July 10, 2024 | 5 minute read

Making Insights-Driven Decisions in an Ecosystem of Ecosystems

Our approach to securing our cloud environments

In this blog post, we explore our data-driven methodology for measuring, securing, and monitoring Block’s distinctive environment. Our objective is to prioritize security and infrastructure initiatives using robust data and insights drawn from our extensive resources. We will discuss our advanced technologies and cloud security strategies, and we will present a case study on managing static credentials in the cloud.

Background

Block is an intricate ecosystem comprising multiple sub-ecosystems, each with unique requirements and diverse cloud use cases. From Bitcoin transactions to traditional banking to hi-fi music, we cover a wide spectrum of services. Our Cloud Security team is crucial in protecting this diverse environment.

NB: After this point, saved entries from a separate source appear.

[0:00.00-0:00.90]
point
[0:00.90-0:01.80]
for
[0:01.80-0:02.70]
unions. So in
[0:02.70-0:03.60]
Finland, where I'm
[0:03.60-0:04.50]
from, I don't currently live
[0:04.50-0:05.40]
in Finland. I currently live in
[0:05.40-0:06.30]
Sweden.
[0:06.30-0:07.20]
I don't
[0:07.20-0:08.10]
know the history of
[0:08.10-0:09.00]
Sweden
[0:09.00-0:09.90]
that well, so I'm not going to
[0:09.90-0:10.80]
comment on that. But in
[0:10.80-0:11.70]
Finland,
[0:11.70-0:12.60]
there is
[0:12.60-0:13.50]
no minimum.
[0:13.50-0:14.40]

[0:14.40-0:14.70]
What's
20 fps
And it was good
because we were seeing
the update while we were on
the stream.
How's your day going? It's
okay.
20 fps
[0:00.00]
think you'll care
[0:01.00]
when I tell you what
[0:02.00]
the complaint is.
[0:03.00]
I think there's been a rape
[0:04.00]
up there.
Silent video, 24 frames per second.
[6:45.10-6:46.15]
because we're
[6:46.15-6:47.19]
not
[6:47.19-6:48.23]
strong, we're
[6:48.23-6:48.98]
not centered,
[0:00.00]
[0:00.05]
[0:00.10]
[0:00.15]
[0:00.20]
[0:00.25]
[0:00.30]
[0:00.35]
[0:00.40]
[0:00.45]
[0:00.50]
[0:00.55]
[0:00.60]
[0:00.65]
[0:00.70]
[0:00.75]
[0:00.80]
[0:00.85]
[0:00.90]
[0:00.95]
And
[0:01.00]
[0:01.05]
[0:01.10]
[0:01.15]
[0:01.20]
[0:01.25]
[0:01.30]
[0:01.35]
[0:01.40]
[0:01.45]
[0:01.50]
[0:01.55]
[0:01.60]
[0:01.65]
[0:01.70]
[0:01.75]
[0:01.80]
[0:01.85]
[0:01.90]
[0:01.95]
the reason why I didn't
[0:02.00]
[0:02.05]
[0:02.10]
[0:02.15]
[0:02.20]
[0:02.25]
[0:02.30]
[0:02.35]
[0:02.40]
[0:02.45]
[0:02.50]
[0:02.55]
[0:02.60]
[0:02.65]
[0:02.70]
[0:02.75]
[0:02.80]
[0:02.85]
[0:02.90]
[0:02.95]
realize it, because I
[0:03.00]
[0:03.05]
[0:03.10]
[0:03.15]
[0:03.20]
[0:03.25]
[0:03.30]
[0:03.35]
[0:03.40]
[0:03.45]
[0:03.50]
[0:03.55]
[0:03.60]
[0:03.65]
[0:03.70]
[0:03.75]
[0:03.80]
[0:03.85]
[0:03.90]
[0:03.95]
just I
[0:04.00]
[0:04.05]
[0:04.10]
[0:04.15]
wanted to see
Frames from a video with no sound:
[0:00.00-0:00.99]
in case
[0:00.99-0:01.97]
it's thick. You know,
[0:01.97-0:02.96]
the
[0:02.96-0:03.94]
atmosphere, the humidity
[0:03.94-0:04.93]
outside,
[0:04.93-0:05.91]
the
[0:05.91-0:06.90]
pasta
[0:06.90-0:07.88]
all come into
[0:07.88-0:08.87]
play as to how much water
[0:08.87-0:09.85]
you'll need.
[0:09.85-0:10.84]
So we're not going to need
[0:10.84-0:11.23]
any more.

Despite our scale, fundamental questions remain relevant:

Paved Roads & North Star Requirements: How do we establish the essential guardrails, frameworks, and patterns?
Guardrails: When is the appropriate time to enforce a guardrail?
Buy vs. Build: How do we determine whether to develop a solution in-house or purchase one?
Developer Empowerment Through Exceptional Solutions: What practices are suitable for each specific business unit, acknowledging that a one-size-fits-all approach is impractical?

Our goal is to reduce uncertainty and unknowns in these decision-making processes by leveraging quantifiable data and various tools at our disposal. This approach empowers our developers to make informed security decisions while fully utilizing cloud resources and computing capabilities.

The Problem

Given the eclectic nature of our ecosystem, how do we determine the relevance of our guardrails and detective controls across the company? This entails answering questions such as:

Which businesses are these controls relevant to?
Are there common patterns being reused?
What are classes of problems in different business units ?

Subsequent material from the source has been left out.